For a more detailed explanation of how this works, see Cross-account jobs.

  • Training data provider – The party that contributes the training data, creates and configures a lookalike model, and then associates that lookalike model with a collaboration.

  • Seed data provider – The party that contributes the seed data, generates a lookalike segment, and exports their lookalike segment.

  • Training data – The training data provider's data, which is used to generate a lookalike model. The training data is used to measure similarity in user behaviors.

    The training data must contain a user ID, item ID, and timestamp column. Optionally, the training data can contain other interactions as numerical or categorical features. Examples of interactions are a list of videos watched, items purchased, or articles read.

  • Seed data – The seed data provider's data, which is used to create a lookalike segment. The lookalike segment output is a set of users from the training data that most closely resembles the seed users.

  • Lookalike model – A machine learning model of the training data that is used to find similar users in other datasets.

    When using the API, the term audience model is used equivalently to lookalike model. For example, you use the CreateAudienceModel API to create a lookalike model.

  • Lookalike segment – A subset of the training data that most closely resembles the seed data.

    When using the API, you create a lookalike segment with the StartAudienceGenerationJob API.

The training data provider's data is never shared with the seed data provider and the seed data provider's data is never shared with the training data provider. The lookalike segment output is shared with the training data provider, but never the seed data provider.

For more information about lookalike models, see the following topics.

How AWS Clean Rooms ML works

An overview of how AWS Clean Rooms ML works..

Clean Rooms ML requires that two parties, a training data provider and a seed data provider, work sequentially in AWS Clean Rooms to bring their data into a collaboration. This is the workflow that the training data provider must complete first:

  1. The training data provider's data must be stored in a AWS Glue data catalog table of user-item interactions. At a minimum, the training data must contain a user ID column, interaction ID column, and a timestamp column.

  2. The training data provider registers the training data with AWS Clean Rooms.

  3. The training data provider creates a lookalike model that can be shared with multiple seed data providers. The lookalike model is a deep neural network that can take up to 24 hours to train. It is not automatically retrained and we recommend that you retrain the model weekly.

  4. The training data provider configures the lookalike model, including whether to share relevance metrics and the Amazon S3 location of the output segments.
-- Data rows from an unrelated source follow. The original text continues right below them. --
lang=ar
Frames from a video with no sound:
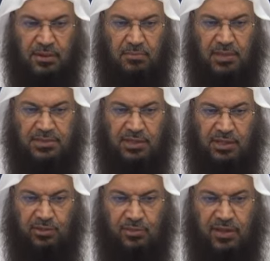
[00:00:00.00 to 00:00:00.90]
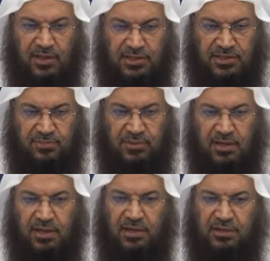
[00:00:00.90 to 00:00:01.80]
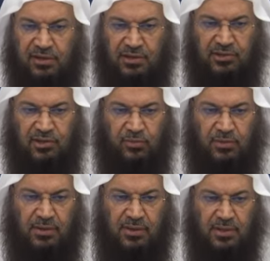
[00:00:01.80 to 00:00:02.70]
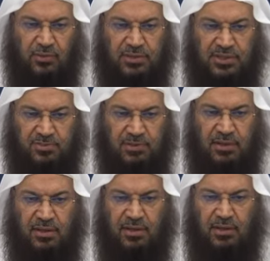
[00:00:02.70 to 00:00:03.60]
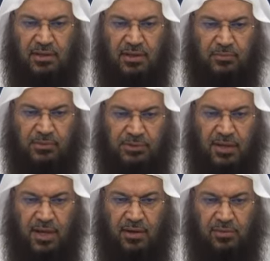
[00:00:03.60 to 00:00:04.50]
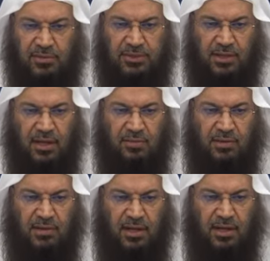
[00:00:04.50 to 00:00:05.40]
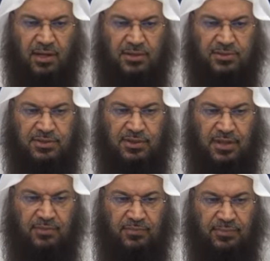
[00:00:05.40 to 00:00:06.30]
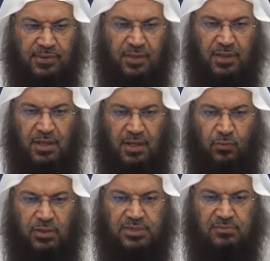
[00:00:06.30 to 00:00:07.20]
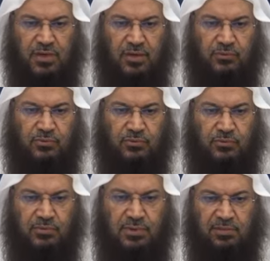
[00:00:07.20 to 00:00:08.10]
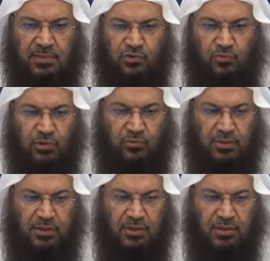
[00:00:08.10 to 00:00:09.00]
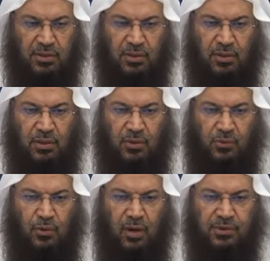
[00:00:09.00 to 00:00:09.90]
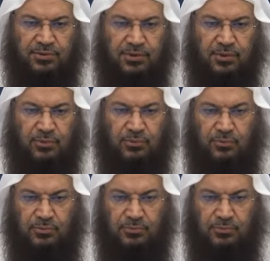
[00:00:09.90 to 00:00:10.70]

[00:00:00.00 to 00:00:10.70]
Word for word: ما استطعتم من ذاك سبيلا إلى طريق التوبة وسبيلها بالطاعة والاستقامة على قدر استطعتم واسمعوا لما تؤمر به وأطيعوا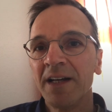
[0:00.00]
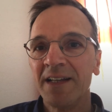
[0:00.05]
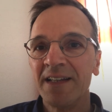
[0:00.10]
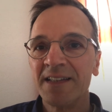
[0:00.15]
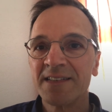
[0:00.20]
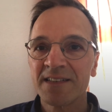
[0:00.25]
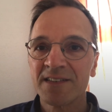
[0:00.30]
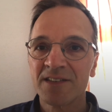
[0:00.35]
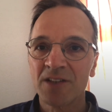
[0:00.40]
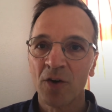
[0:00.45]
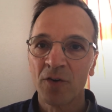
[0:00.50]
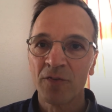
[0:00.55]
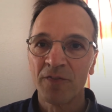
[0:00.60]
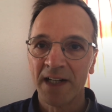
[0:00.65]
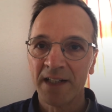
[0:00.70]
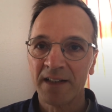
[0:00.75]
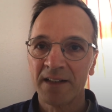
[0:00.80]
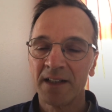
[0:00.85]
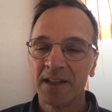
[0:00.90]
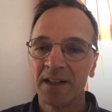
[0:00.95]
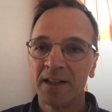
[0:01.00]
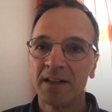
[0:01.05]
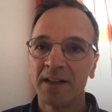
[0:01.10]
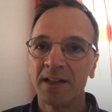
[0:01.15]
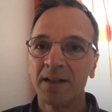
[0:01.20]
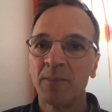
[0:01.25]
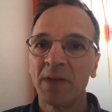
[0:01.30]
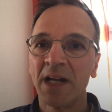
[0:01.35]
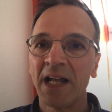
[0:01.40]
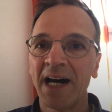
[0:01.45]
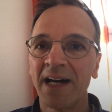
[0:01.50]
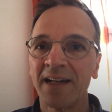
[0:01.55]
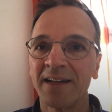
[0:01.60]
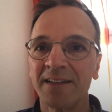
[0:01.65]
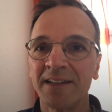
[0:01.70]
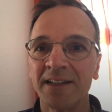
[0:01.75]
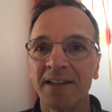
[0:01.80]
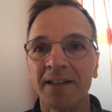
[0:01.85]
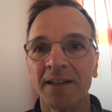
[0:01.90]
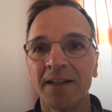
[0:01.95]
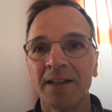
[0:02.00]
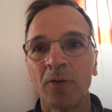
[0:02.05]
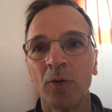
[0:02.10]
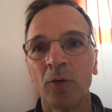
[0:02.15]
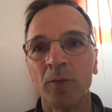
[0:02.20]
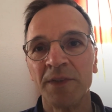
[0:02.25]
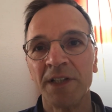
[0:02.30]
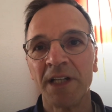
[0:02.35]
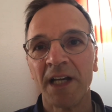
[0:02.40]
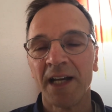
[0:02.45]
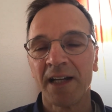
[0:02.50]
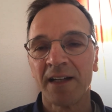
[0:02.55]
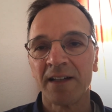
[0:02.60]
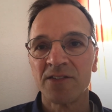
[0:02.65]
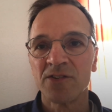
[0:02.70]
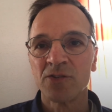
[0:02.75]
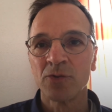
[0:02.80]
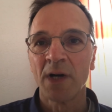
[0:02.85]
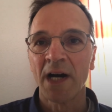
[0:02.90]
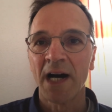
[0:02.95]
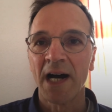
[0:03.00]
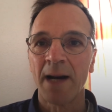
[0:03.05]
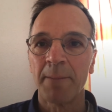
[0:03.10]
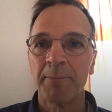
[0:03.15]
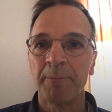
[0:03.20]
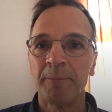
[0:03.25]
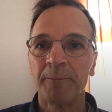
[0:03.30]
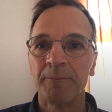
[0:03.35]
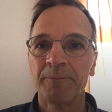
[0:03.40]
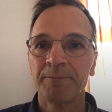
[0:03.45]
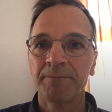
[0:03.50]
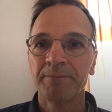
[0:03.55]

ist es auch weiterhin im Laden hier um die Ecke zu haben.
The training data provider can create multiple configured lookalike models from a single lookalike model.

  5. The training data provider associates the configured audience model to a collaboration that is shared with a seed data provider.

This is the workflow that the seed data provider must complete next:

  1. The seed data provider's data must be stored in an Amazon S3 bucket.

  2. The seed data provider opens the collaboration that they share with the training data provider.

  3. The seed data provider creates a lookalike segment from the Clean Rooms ML tab of the collaboration page.

  4. The seed data provider can evaluate the relevance metrics, if they were shared, and export the lookalike segment for use outside AWS Clean Rooms.